Где сейчас мой соотечественник Толбуэнчи? – тихо подумала она. Одержимый своими прыжками, он мечется по всему свету, мечтает о каком-то немыслимом Эребусе, как о венце своей карьеры. Что касается меня, то я готова стать немой, как губка, лишь бы быть рядом с ним где-нибудь в Голицыне, в Медведкове, на Разгуляе. Фокус тут в том, что я не могу не петь, пока люблю его, а он не может не летать, пока любит меня. Все и началось-то с любви: чудо-лыжи и этот невероятный звук.
– Ваш звук, мадам Крылова, загадочен. Должно быть, вы знаете, что в записи он теряет все очарование, – говорил мистер Оазис, задумчиво блуждая розовым, как мармеладка, ногтем в довольно пушистой бакенбарде. – Странно, что и по телевидению пропадает половина эффекта. Увы, потомкам не придется наслаждаться вашим искусством. Вы сами – часть вашего звука, и от вас исходит некий еще не исследованный психоделический магнетизм.
Алиса засмеялась.
– Вы говорите обо мне как о контактном дельфине или о лунном гладиолусе.

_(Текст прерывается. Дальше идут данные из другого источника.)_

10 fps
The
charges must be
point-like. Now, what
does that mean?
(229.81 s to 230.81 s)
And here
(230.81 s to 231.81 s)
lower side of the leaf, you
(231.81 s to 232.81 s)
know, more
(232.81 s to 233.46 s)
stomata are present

Мистер Оазис болезненно вскрикнул при этих словах, закрыл глаза и побледнел от непонимания.
– О, мистер Оазис, любезный мистер Оазис, я обидела вас!..
Они остановились перед маленькой дощатой эстрадой, на которой настраивала свои гитары группа «Мазутные пятна». За спинами парней были развешаны две сомнительные простыни и пододеяльник, и на этот экран сопливый подросток проецировал из бабкиного чугунка расплывающийся нефтяной спектр.

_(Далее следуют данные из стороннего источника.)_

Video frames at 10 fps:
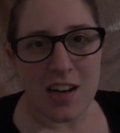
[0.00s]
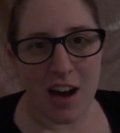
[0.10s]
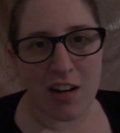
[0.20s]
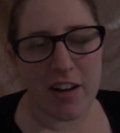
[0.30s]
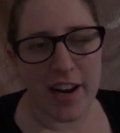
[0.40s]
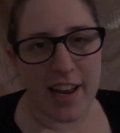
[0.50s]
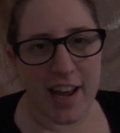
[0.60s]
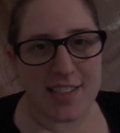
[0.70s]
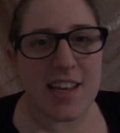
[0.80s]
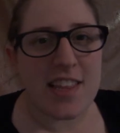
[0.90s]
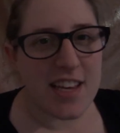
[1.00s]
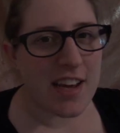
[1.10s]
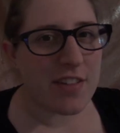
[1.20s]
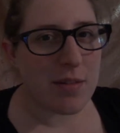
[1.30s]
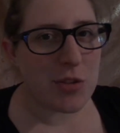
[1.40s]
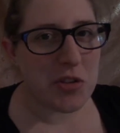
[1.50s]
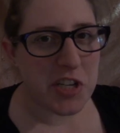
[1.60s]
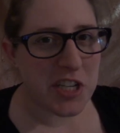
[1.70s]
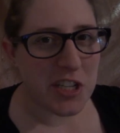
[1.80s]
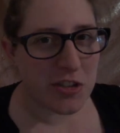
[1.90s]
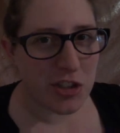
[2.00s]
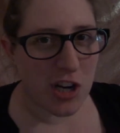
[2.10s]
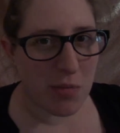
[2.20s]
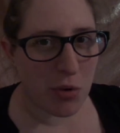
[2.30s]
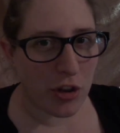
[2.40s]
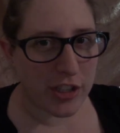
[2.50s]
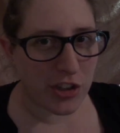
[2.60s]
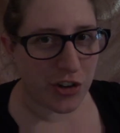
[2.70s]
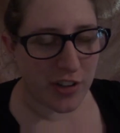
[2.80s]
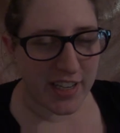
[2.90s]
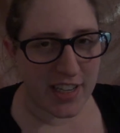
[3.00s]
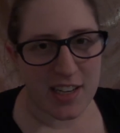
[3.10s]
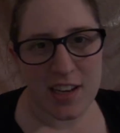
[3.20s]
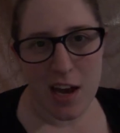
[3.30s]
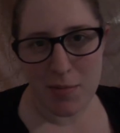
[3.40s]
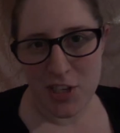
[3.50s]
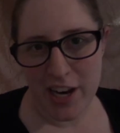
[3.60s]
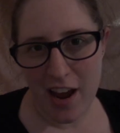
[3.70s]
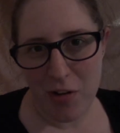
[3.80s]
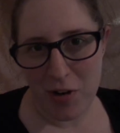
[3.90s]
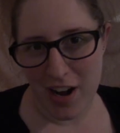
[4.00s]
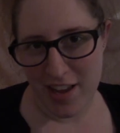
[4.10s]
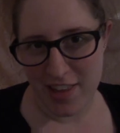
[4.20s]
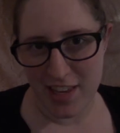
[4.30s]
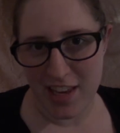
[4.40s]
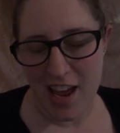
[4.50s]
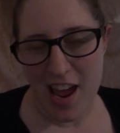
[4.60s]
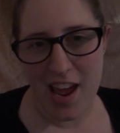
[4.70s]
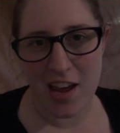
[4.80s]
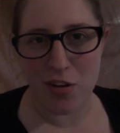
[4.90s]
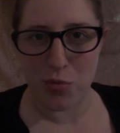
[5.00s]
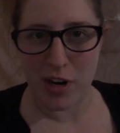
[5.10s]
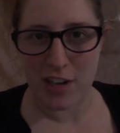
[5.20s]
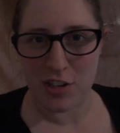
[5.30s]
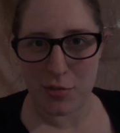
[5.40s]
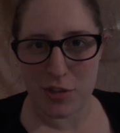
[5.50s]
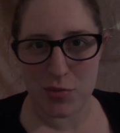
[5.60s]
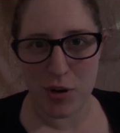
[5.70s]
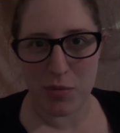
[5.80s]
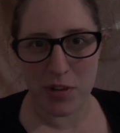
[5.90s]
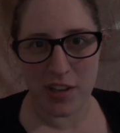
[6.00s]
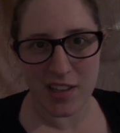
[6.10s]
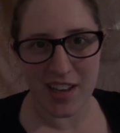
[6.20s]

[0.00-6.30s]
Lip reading: Alright guys, I think I've come to a conclusion on bullet journaling. Come check out what I think and what October's spread would look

…Алиса закрыла глаза и оказалась на площади Сокола, возле пельменной. Толпечня крутил ложку в мучнистом бульоне, тоскливо смотрел в текущее стеклярусом темное окно. Публика узнала его, а он ничего не видел вокруг, потому что ждал ее…
Долговязый малый в искусно разодранном свитере выступил вперед и запел:
- Старинную историю
- Мне передал отец
- Про глазки леди Глории
- И про ее чепец.
- Ах, про ее батистовый и кружевной чепец!

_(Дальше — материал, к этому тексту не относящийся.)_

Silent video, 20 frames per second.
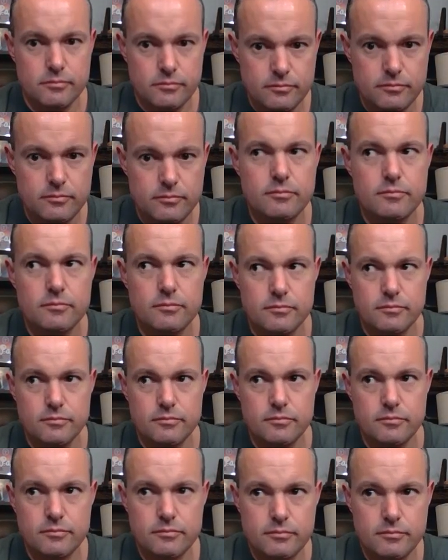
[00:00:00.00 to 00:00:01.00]

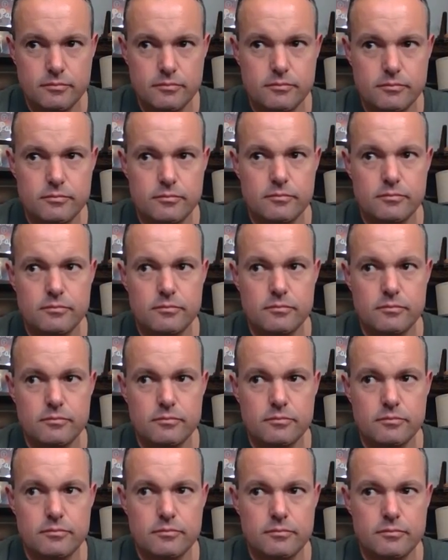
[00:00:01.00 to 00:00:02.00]

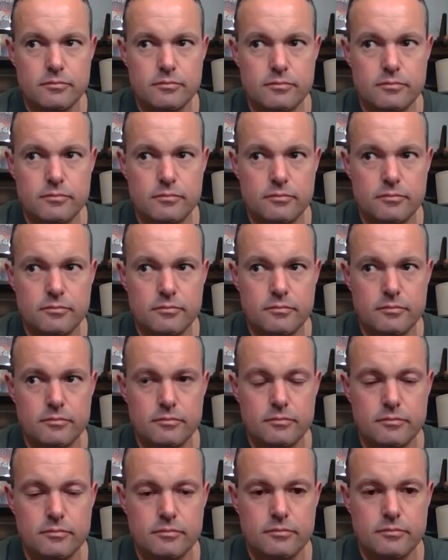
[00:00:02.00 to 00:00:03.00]

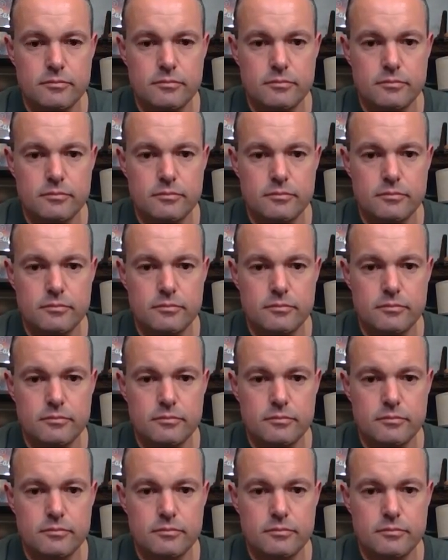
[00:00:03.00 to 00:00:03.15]
(silent)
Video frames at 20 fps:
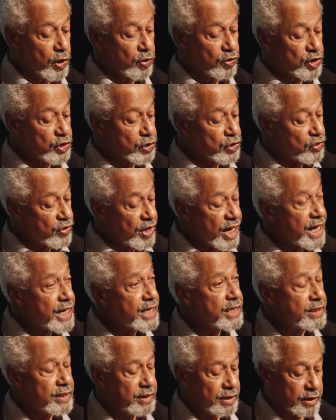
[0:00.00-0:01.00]

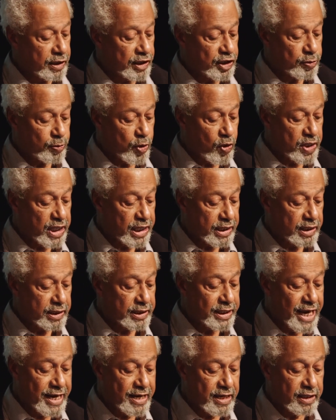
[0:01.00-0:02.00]
restrain the despotic
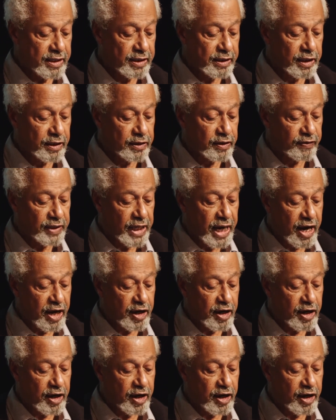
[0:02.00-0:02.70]
tendencies of the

– Ах, про ее батистовый и кружевной чепец. – Разноплеменная толпа, собравшаяся у помоста, захохотала и зааплодировала. Аплодировал и королевский музыковед мистер Оазис. Аплодировала и Алиса… а ночь опускалась на нее, сверкая двадцатью семью этажами Гидропроекта. Когда чуть-чуть притрагиваешься губами к чужим губам, тут совершается колдовство…
- Однажды к леди Глории
- Пришел Гастон-кузнец,
- И вскоре у истории
- Увидим мы конец.
- Ах, этот чепчик розовый пришелся наконец.
Обвал, вакханалия четырех гитар. Хохот в толпе, свист волшебной флейты, крик какаду.
– Ах, этот чепчик розовый пришелся наконец!
…Когда после недолгой разлуки они встретились, кажется, он плакал. Трудно себе представить, но он лежал ничком, и плечи его тряслись, как у плачущего человека. Было совсем темно, и только дрожал на стене далекий отсвет вывески ВДНХ. Просторная родина распростерлась в темноте: мухинская скульптура, космический обелиск, купола выставочного Багдада, и ночь текла сквозь фильтр светофоров и белых линий на асфальте.